**Task material**:
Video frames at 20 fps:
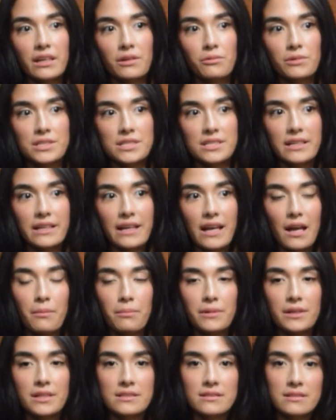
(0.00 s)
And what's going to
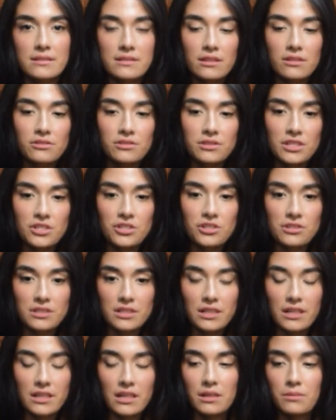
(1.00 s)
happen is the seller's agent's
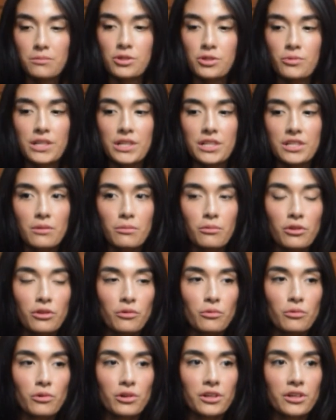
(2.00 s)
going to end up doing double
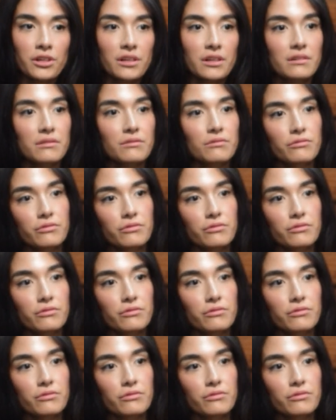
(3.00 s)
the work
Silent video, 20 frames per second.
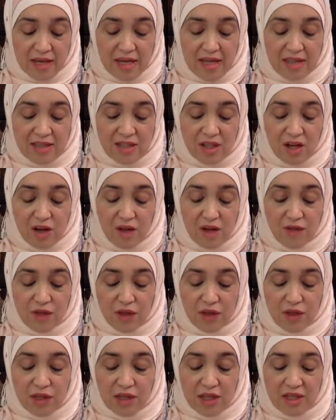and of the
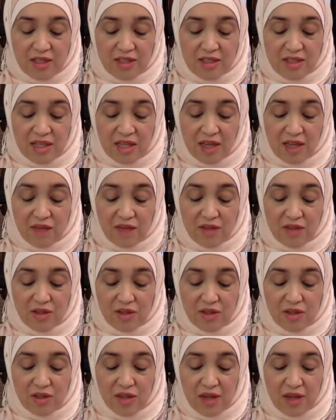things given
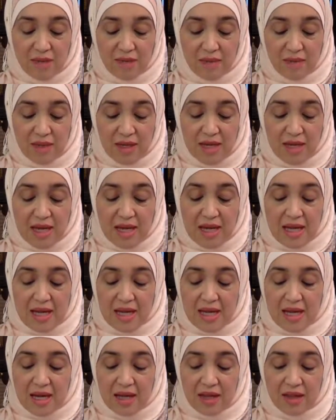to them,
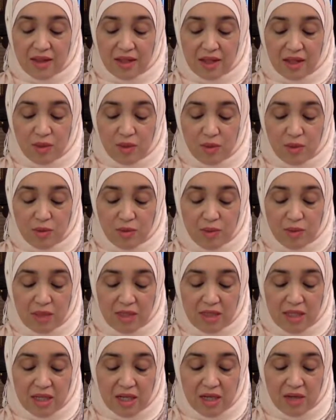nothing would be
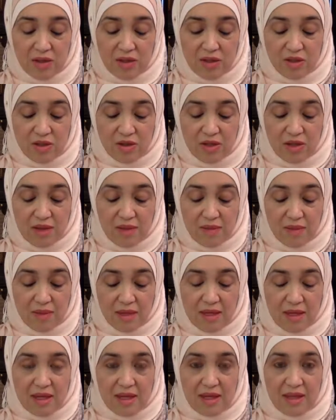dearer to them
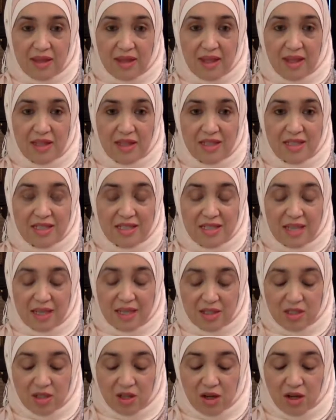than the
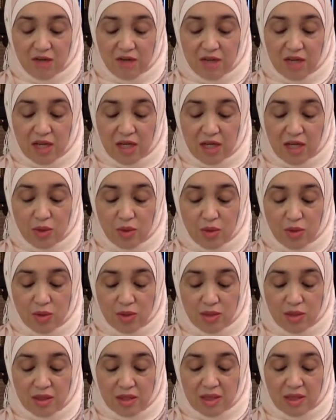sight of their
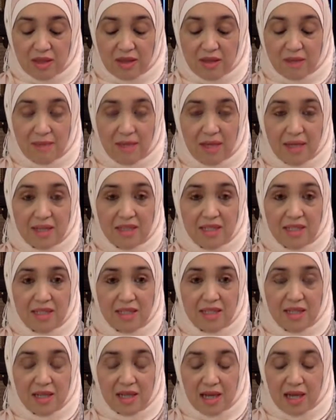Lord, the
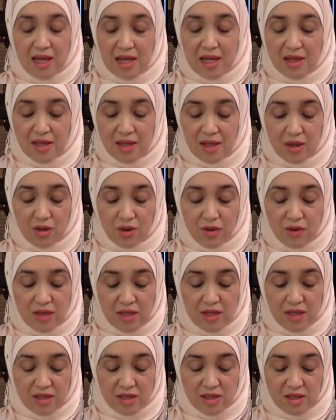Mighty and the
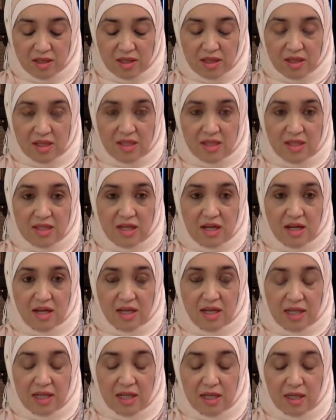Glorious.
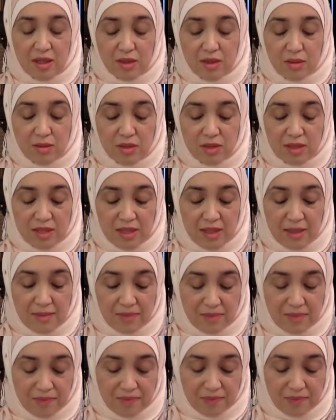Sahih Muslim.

**Exercise objective**: Could you give all of the data again exactly as written, omitting any pictures?

**Exercise output**:
Video frames at 20 fps:
(0.00 s)
And what's going to
(1.00 s)
happen is the seller's agent's
(2.00 s)
going to end up doing double
(3.00 s)
the work
Silent video, 20 frames per second.
and of the
things given
to them,
nothing would be
dearer to them
than the
sight of their
Lord, the
Mighty and the
Glorious.
Sahih Muslim.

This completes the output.